◆ RECORDS TO USE:
---------------
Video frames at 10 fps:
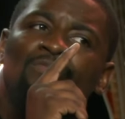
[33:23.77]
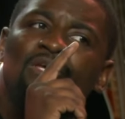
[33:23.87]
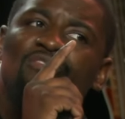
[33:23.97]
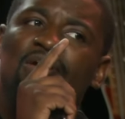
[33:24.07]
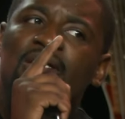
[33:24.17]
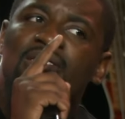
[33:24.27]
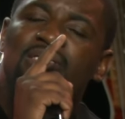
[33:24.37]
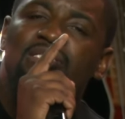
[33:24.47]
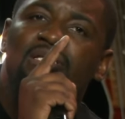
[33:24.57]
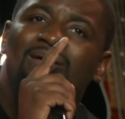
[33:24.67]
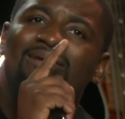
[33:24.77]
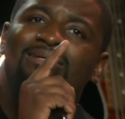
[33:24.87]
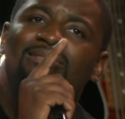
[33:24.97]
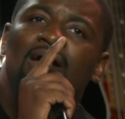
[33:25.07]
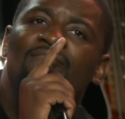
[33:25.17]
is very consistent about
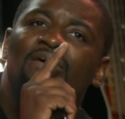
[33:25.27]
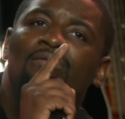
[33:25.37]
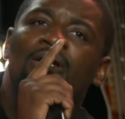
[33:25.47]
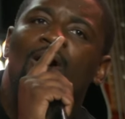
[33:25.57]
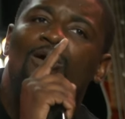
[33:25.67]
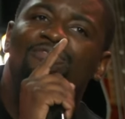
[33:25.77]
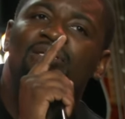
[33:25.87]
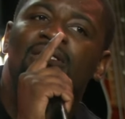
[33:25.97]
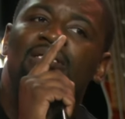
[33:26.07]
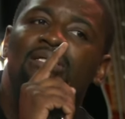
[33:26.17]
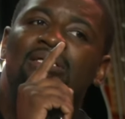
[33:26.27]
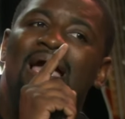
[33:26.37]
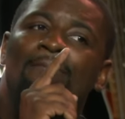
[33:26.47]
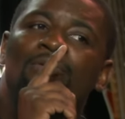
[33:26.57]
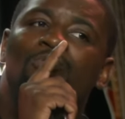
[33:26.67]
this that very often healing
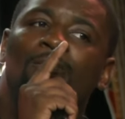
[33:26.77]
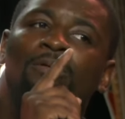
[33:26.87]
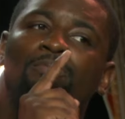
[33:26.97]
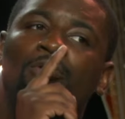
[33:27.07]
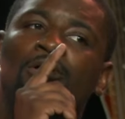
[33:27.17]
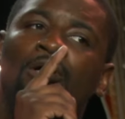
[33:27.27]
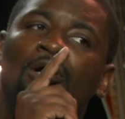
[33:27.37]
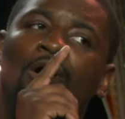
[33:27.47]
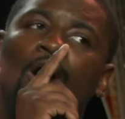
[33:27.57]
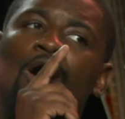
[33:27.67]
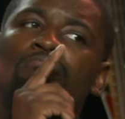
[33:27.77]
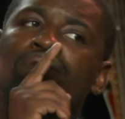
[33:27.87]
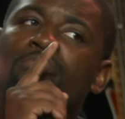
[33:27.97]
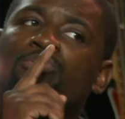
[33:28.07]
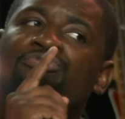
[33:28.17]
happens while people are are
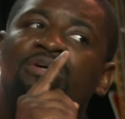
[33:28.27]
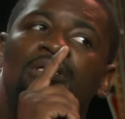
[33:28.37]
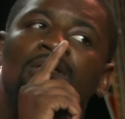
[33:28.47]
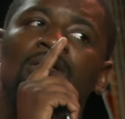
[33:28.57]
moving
---------------
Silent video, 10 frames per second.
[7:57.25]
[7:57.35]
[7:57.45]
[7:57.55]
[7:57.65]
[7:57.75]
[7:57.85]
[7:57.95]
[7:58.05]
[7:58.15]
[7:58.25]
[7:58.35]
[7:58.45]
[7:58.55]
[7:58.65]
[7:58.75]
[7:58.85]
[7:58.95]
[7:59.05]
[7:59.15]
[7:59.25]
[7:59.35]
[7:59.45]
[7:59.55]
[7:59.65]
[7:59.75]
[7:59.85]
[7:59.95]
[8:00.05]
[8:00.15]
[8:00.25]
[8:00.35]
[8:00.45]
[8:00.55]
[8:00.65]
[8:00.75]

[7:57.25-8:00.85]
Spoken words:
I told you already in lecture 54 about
---------------
Your answer must be one number: the count of lines in the entries that contain the string "frames".

2